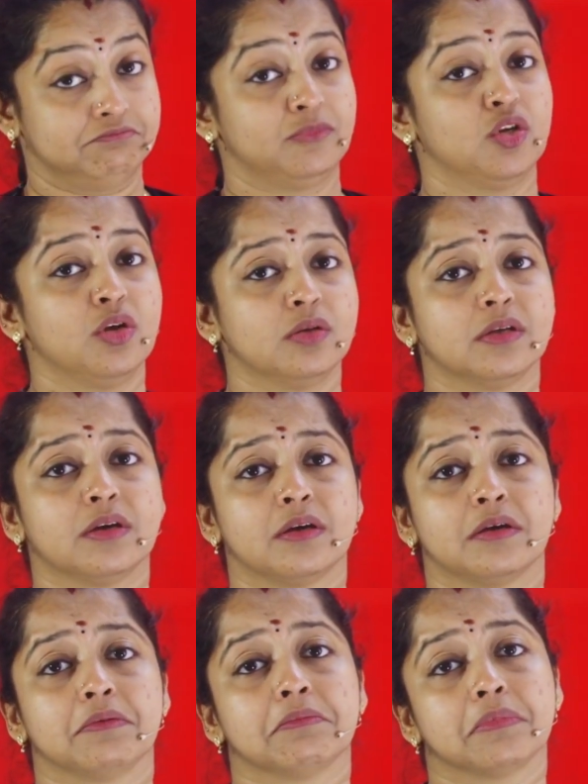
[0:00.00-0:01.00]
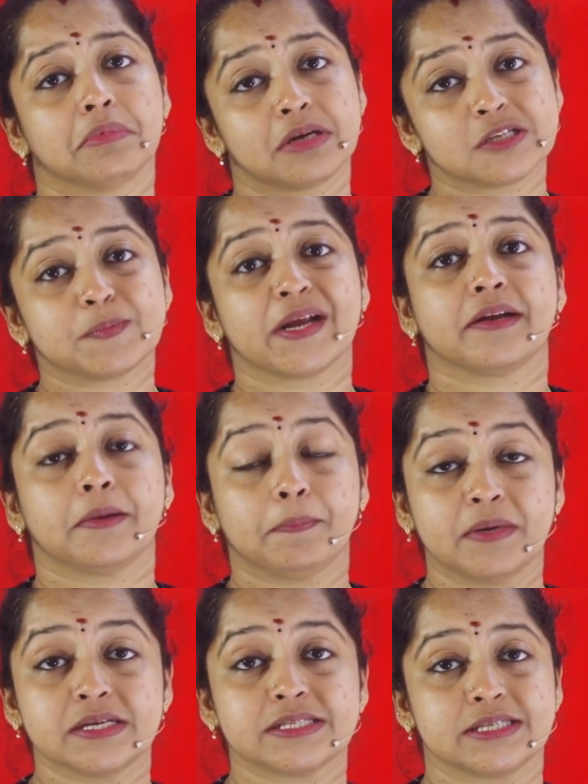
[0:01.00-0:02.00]
the respected
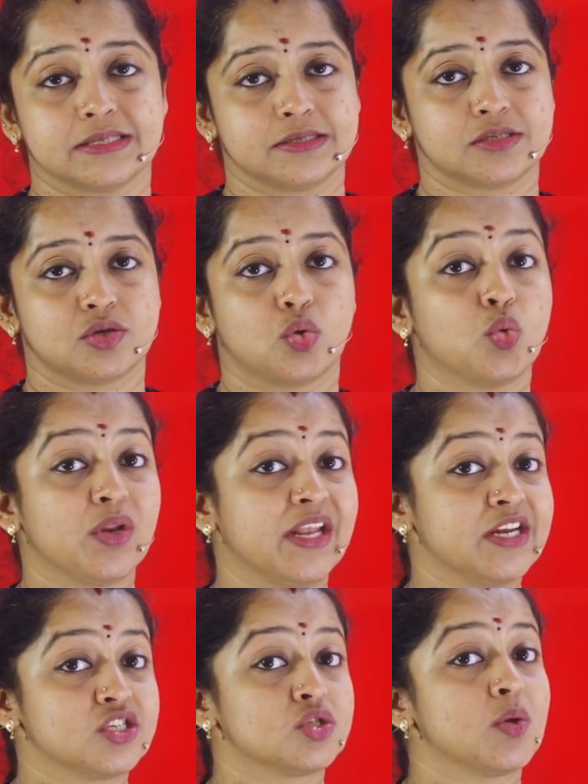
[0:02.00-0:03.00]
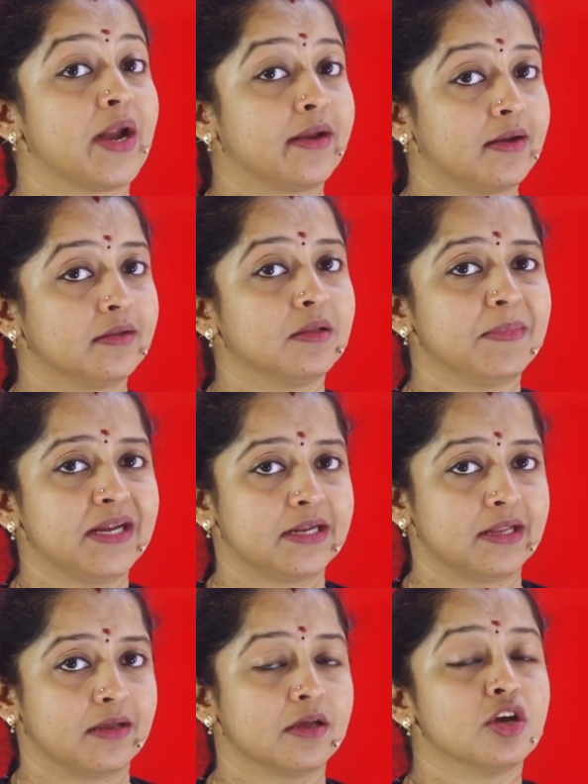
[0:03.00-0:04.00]
persons who needs to attend the
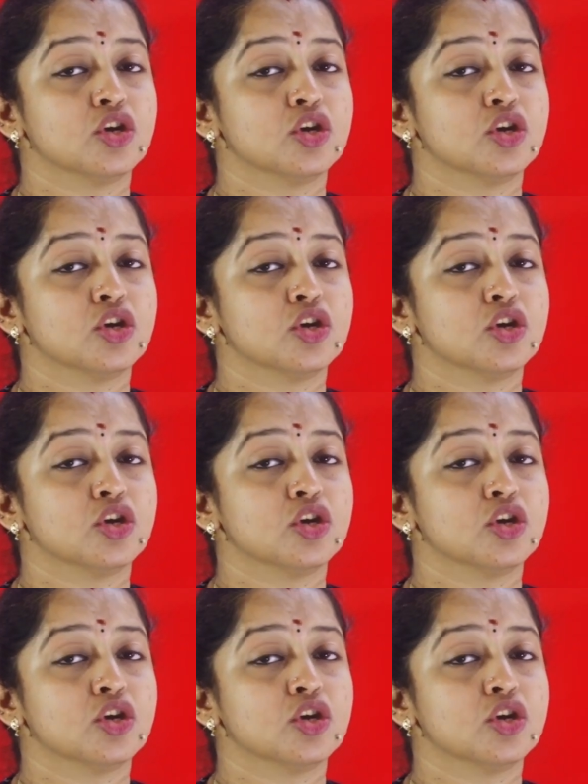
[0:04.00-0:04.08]
meeting.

════

> _Task_
Exactly reproduce each record, leaving out any pictures.

> _Answer to this task_
[0:00.00-0:01.00]
[0:01.00-0:02.00]
the respected
[0:02.00-0:03.00]
[0:03.00-0:04.00]
persons who needs to attend the
[0:04.00-0:04.08]
meeting.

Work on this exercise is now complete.